Kur’ân-ı Kerîm’e göre de Hz. Mûsâ ailesiyle birlikte Medyen’den dönüşünde dağda gördüğü ateşe yaklaştığında Allah ona hitap eder ve kendisini elçi olarak seçtiğini bildirir. Ardından elindeki asâyı yere atmasını emreder ve asâ yılana dönüşür, daha sonra elini koynuna sokmasını, onu çıkardığında kusursuz bembeyaz olacağını haber verir ve, “Bu iki şey, senin rabbin tarafından Firavun’a ve onun çevresindeki seçkinlere gönderilen bir elçi olduğunu gösteren alâmetlerdir” der. Böylece büyük mûcizelerden bir kısmı gösterilmiş olur (Tâhâ 20/22; en-Neml 27/12; el-Kasas 28/29-32). Kur’an’da Tevrat’ın aksine Mûsâ’nın elinin cüzzamlı değil kusursuz ve bembeyaz olduğu belirtilir. Müfessirler de kelimeyi “kusursuz, lekesiz” diye açıklamaktadır (Taberî, XVI, 157-158). Yine Kur’an’a göre Hz. Mûsâ, Firavun’un yanına giderek Allah’ın elçisi olduğunu ve İsrâiloğulları’nı serbest bırakmasını istediğini söyler. Firavun ondan Allah’ın elçisi olduğuna dair bir işaret ve alâmet getirdiyse onu göstermesini ister. Bunun üzerine Mûsâ asâsını yere bırakır ve asâ yılana dönüşür; daha sonra da elini yukarı kaldırır ve bir de bakarlar ki eli bembeyaz, ışıl ışıldır (el-A‘râf 7/104-108). Rivayete göre asânın yılana dönüştüğünü gören Firavun yılandan korkar ve Mûsâ’ya kendisini koruduğu takdirdeona iman edeceğini, İsrâiloğulları’nı da serbest bırakacağını bildirir. Ancak Mûsâ elini koynuna sokup çıkarınca bu defa eli gözleri kamaştıracak derecede parlar, çevreyi aydınlatır, saçtığı ışık evlere kadar nüfuz eder, perde arkasından bile görünür ve Firavun ona bakamaz.
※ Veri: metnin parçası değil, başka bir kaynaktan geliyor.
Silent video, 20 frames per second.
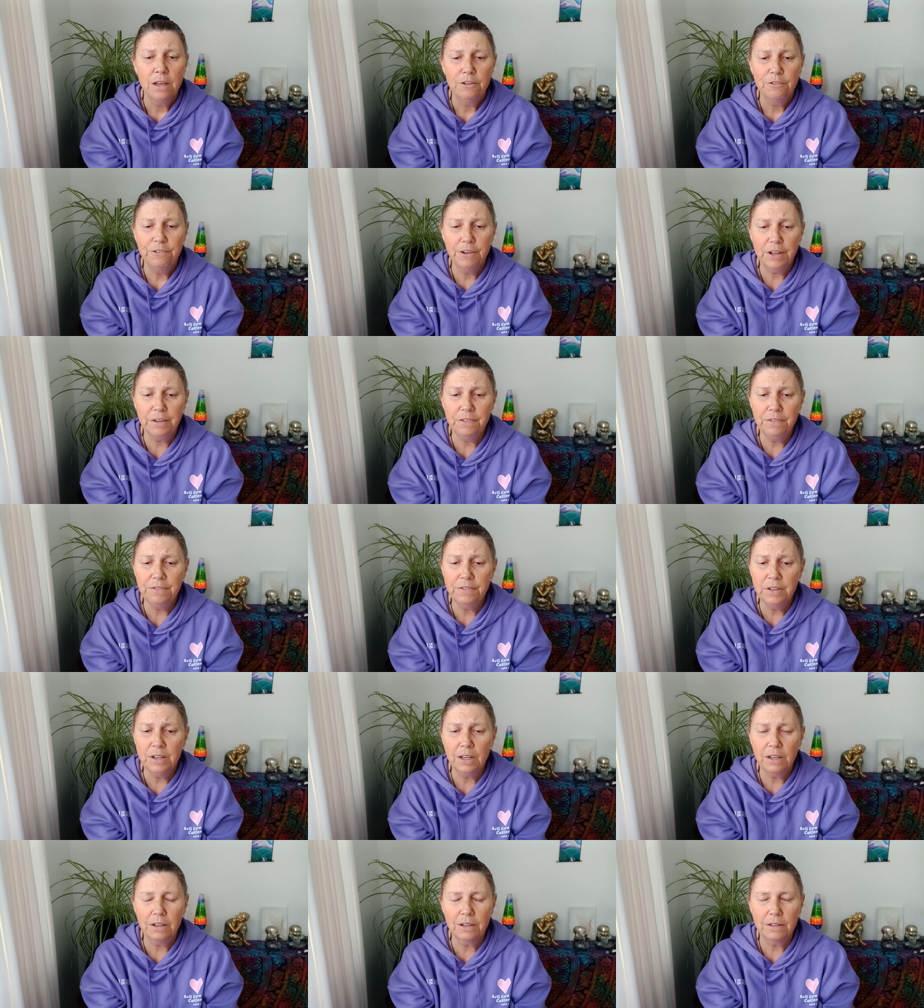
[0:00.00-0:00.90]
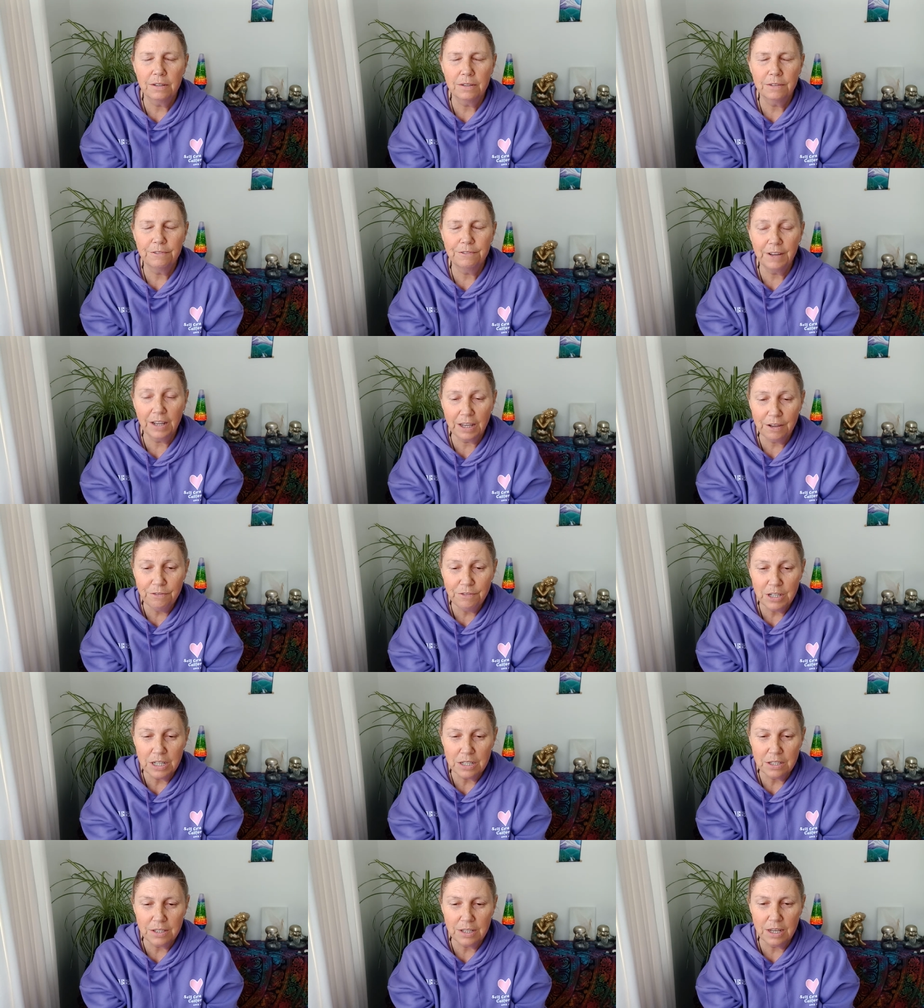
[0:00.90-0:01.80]
Forgive,
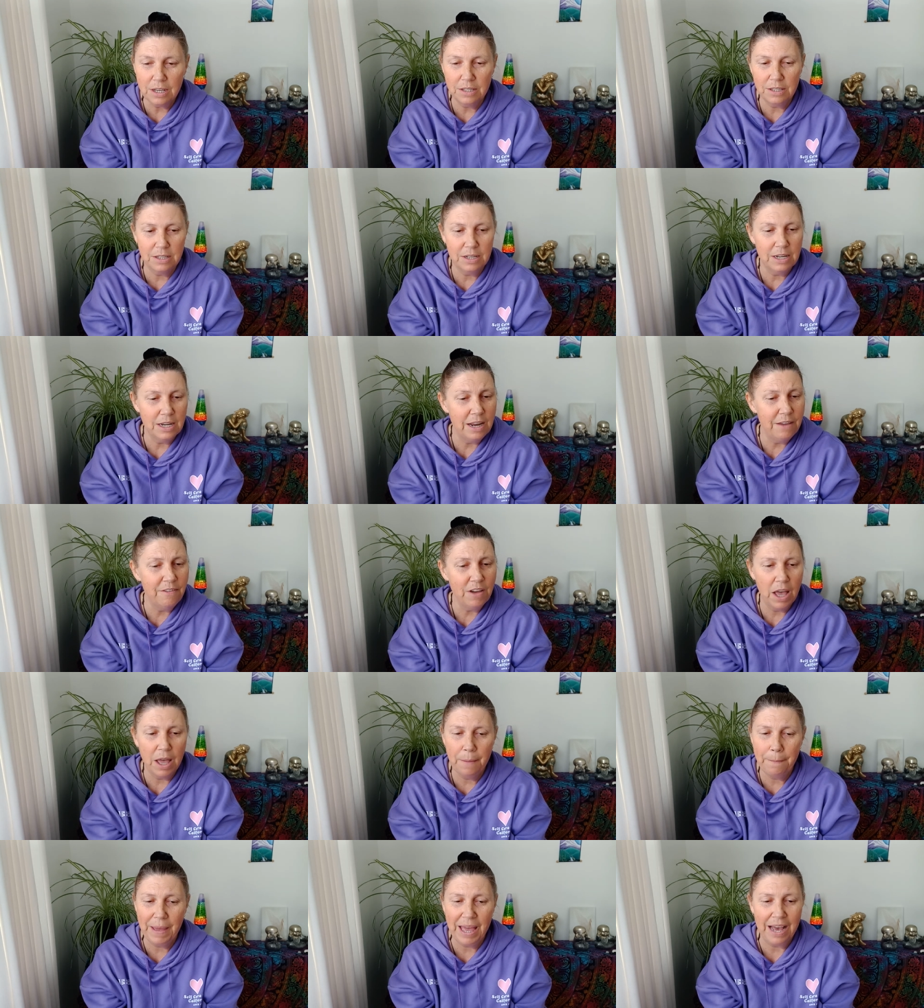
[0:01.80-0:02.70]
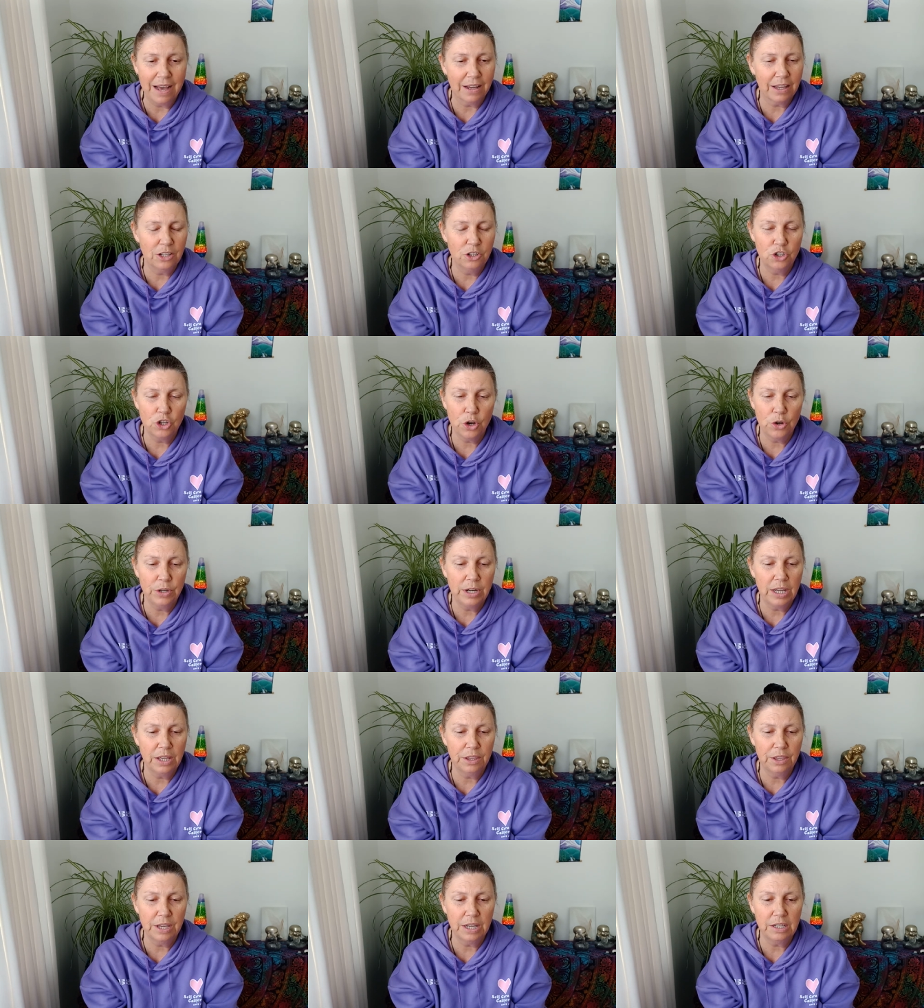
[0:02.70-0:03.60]
forgiveness is never about
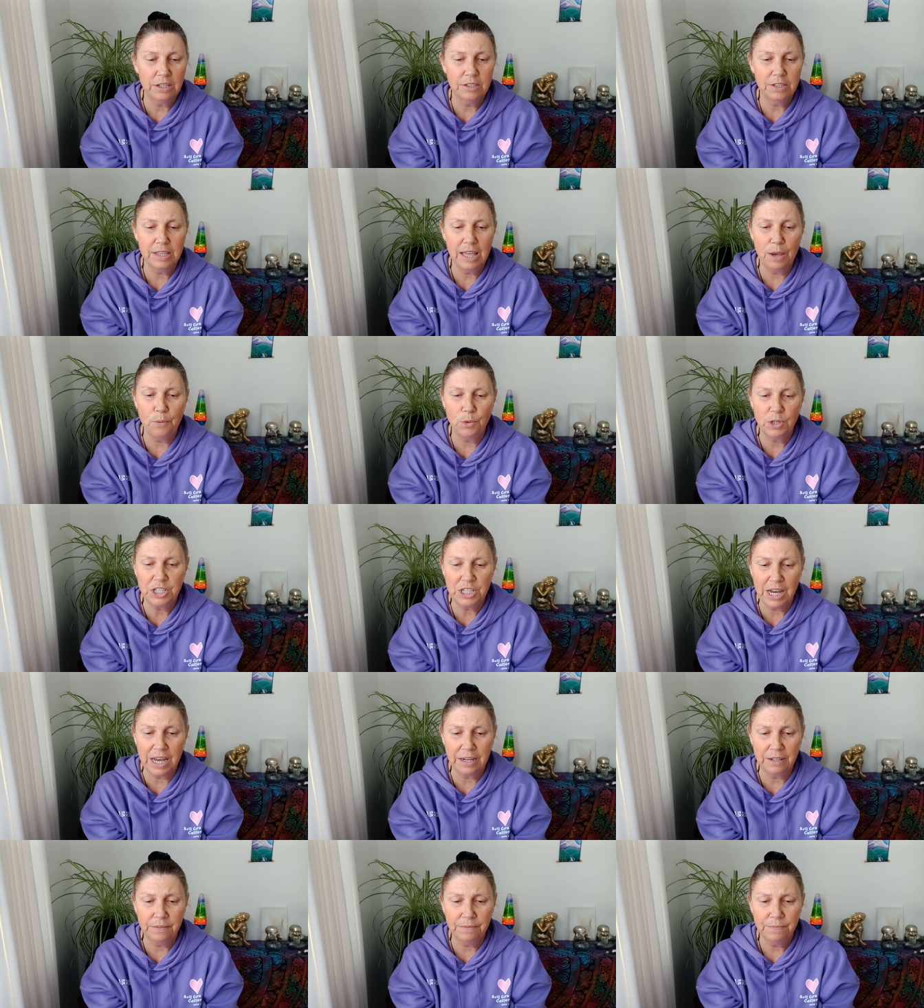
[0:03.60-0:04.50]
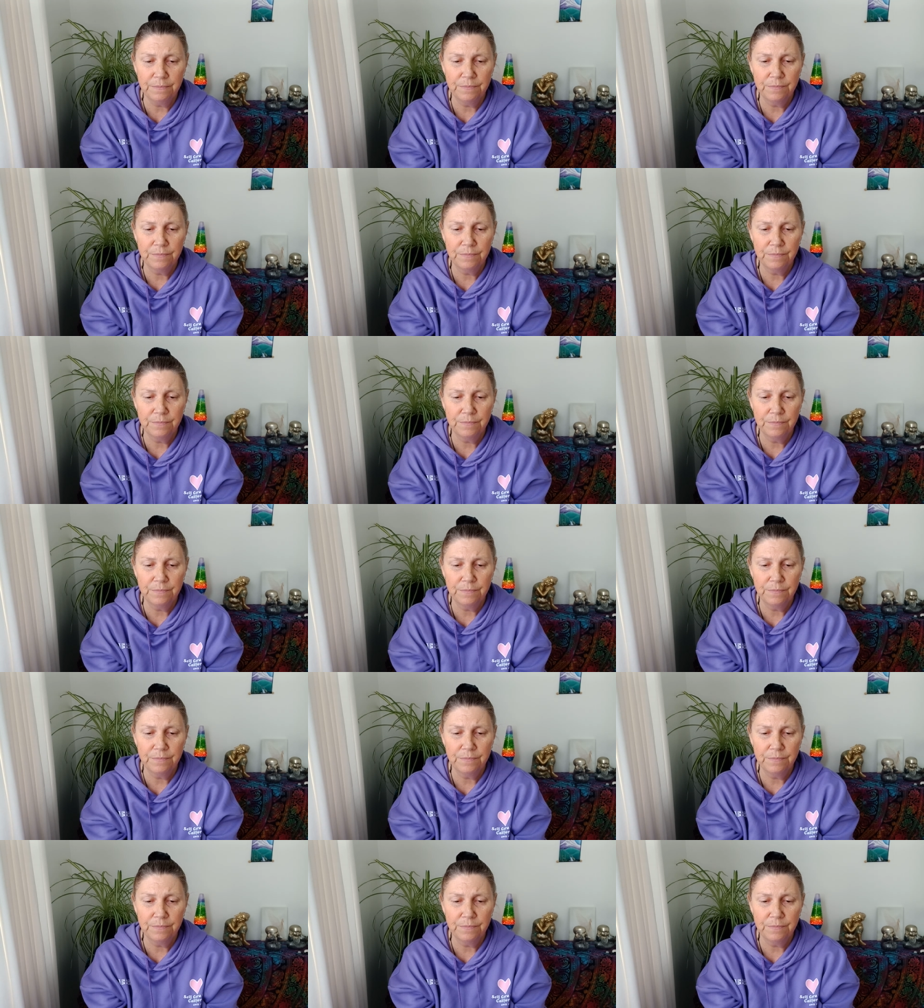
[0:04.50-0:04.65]
condoning things that were done.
Elini tekrar koynuna sokup çıkardığında ise artık eski haline dönmüştür (Sa‘lebî, s. 183-184). 

BİBLİYOGRAFYA : 
Taberî, Câmiʿu’l-beyân, XVI, 157-158; XIX, 139; Sa‘lebî, ʿArâʾisü’l-mecâlis, Kahire 1954, s. 183-184; L. Ginzberg, Les légendes des juifs, Paris 2001, III, 230; Tora: Türkçe Çeviri ve Açıklamalarıyla Tora ve Aftara (trc. Moşe Farsi), İstanbul 2004, II, 31; III, 213-245.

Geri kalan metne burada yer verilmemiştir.